On ne parle que de foot, sur ces pages – mais le foot a valeur métonymique. Quand les cadreurs des matches ne veulent plus que de l’émotion en gros plan et du montage nerveux, ils sont une partie du tout des chaînes d’info en continu. Les monteurs des résumés des matches de foot mettent des musiques pour nous dire ce qu’on doit ressentir, exactement comme les chaînes d’info en continu veulent nous faire pleurer en donnant "toute sa place" à cet individu qui a cru bon de descendre avec son piano jouer du John Lennon. Mais on n’a pas besoin que la télé nous dise quelle émotion éprouver. Et cette chanson de John Lennon, peut-être qu’on la hait. Que la télévision nous dise en priorité les faits. La fameuse règle des cinq W, "who did what, where and when, and why?" n’intègre pas l’enjeu de commander ce que le spectateur doit éprouver. Médiatiser n’est pas compatir.
Émus comme en Amérique
Les gens n’ont pas besoin de la télé pour être émus. Ils le seront, comme ils voudront l’être, s’ils sont concernés, et s’ils sont informés. Vous vivez, chers journalistes, dans un monde on l’on vous remplace petit à petit par des gens qui ne sont pas du métier. La question est : les médias qui rémunèrent des pigistes au clic ("scandale!"), et même au like ("Insupportable!") font-ils autre chose que de rémunérer des journalistes à l’audience? Comme le foot à la télé, l’émission d’analyse s’est approprié un mot complètement inapproprié, le "décryptage", pour grimer en observation de fond son survol prioritaire des "ressentis".

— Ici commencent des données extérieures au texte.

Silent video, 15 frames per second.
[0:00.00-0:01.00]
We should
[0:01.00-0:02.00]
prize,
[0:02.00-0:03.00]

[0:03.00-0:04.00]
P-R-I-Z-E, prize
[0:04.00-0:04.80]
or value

La médiatisation du foot, pour finir, aime le mauvais cinéma américain: elle fantasme de filmer comme lui, elle est polarisée par les duels manichéens, et, fait nouveau, elle souligne toute la "grâce" du moindre motif religieux, elle cadre en gros plan, sans le discuter, les joueurs qui affichent sur un bandeau qu’ils "love" je ne sais plus lequel des trois. De même, il faut désormais "prier pour Paris", et regarder comme ils sont mignons tous ces pays bleu blanc rouge qui prient pour nous, avant de retrouver les deux invités qui ont été choisis précisément parce que leur polémique (du grec polemos, guerre) sera dynamique et télégénique – et pas commentée.

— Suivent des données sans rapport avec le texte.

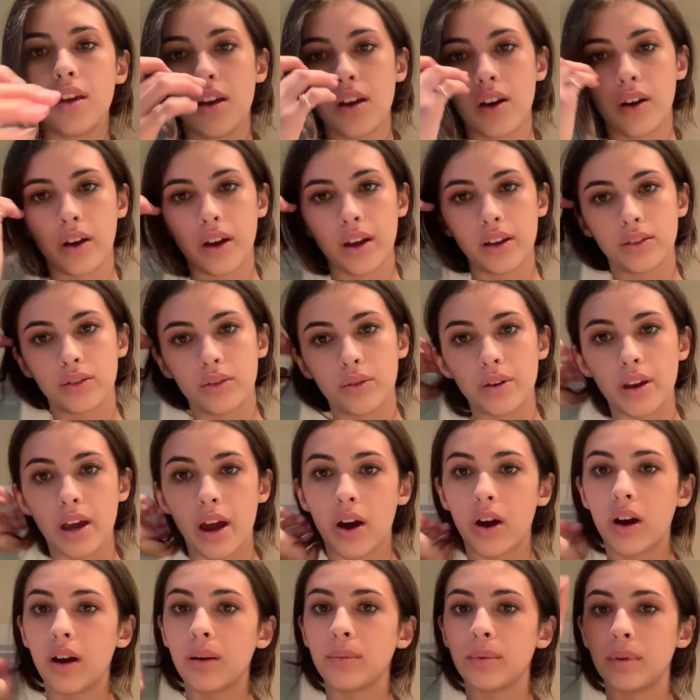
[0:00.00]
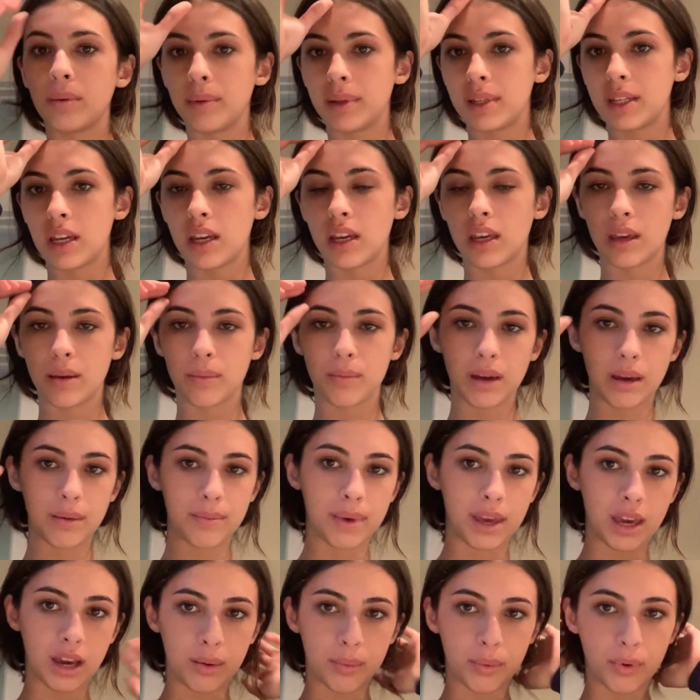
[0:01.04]
Okay, so now I'm gonna be taking my
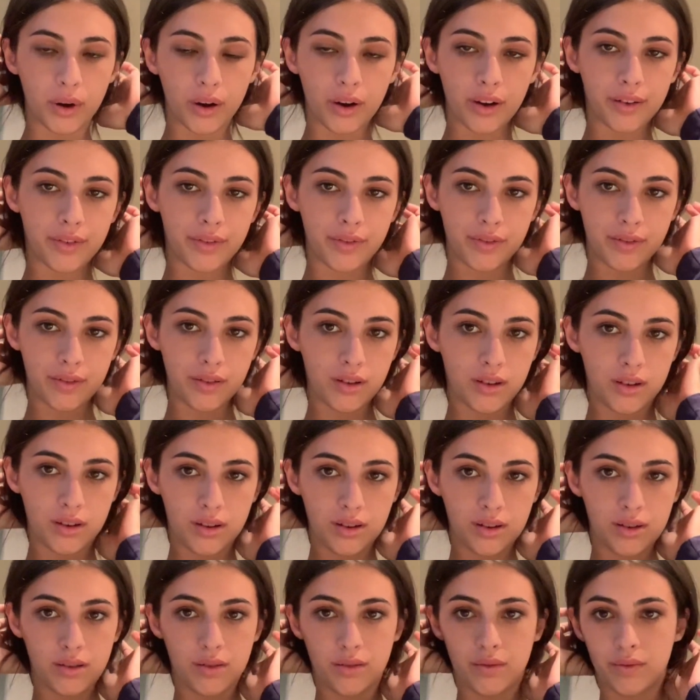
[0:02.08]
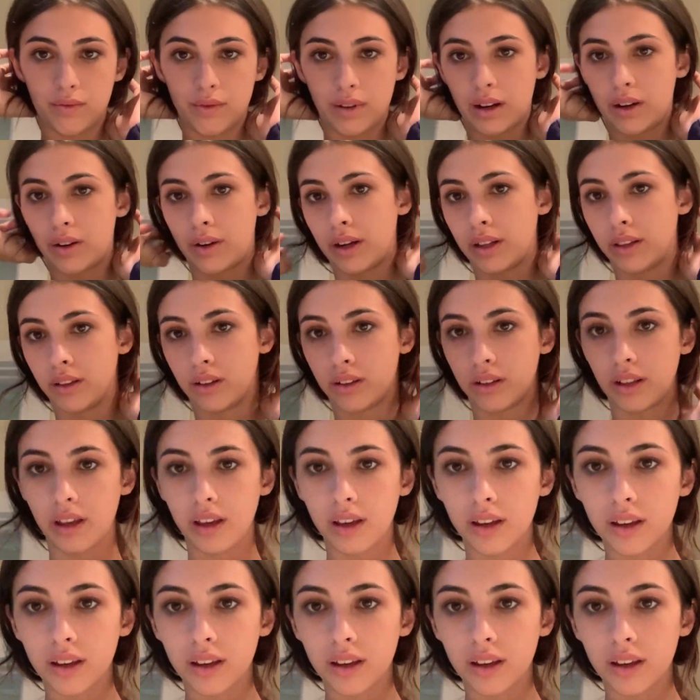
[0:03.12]
makeup off. Wow, I look like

Nous sommes désormais toniques, cool et émus comme en Amérique, grâce au joli travail de fond de nos médias. L’Amérique, dont on reprend sans trembler les commandements, et notamment ceux de Benjamin Franklin: "Un peuple prêt à sacrifier un peu de liberté pour un peu de sécurité ne mérite ni l'une ni l'autre, et finit par perdre les deux." Le saviez-vous? La citation n’est pas tout à fait correcte, il ne parlait pas des libertés individuelles – et peut-être que lorsqu’il parle de liberté, il pense notamment au port d’arme ? Les télés se tairont sur ce point-là, il est vrai que ça demande un peu de travail de nous informer en creusant les faits.

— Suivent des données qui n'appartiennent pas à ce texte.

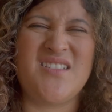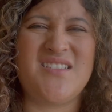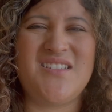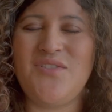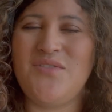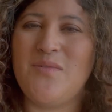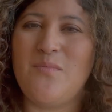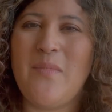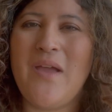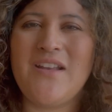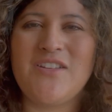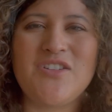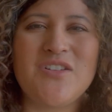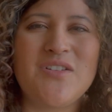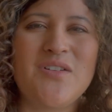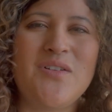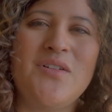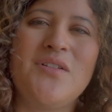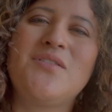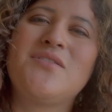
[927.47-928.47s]

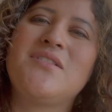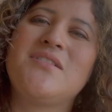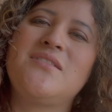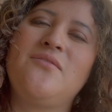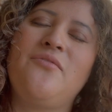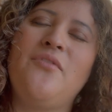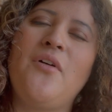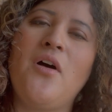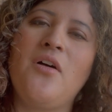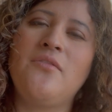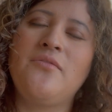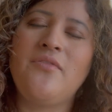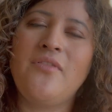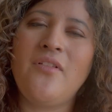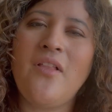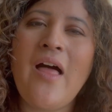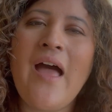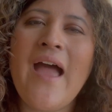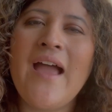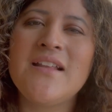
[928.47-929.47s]
two-dimensional or doesn't fall
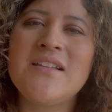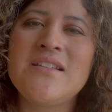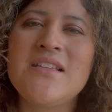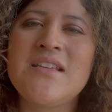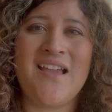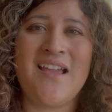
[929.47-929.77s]
flat.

Gilles Juan, le 17 novembre 2015
Les Cahiers du Football - Magazine de foot et d'eau fraîche
N&J : Eh oui, on l'a déjà dit ici, en publiant un article sur "Red Or Dead", le livre de David Peace sur le Liverpool FC, mais on peut le redire encore plus sereinement après avoir découvert cet article publié par le meilleur magazine en ligne sur le football - et que nous rêvons, depuis le début, de faire s'exprimer sur le football dans le quotidien - il n'y a que les imbéciles qui croient que le football rend idiot.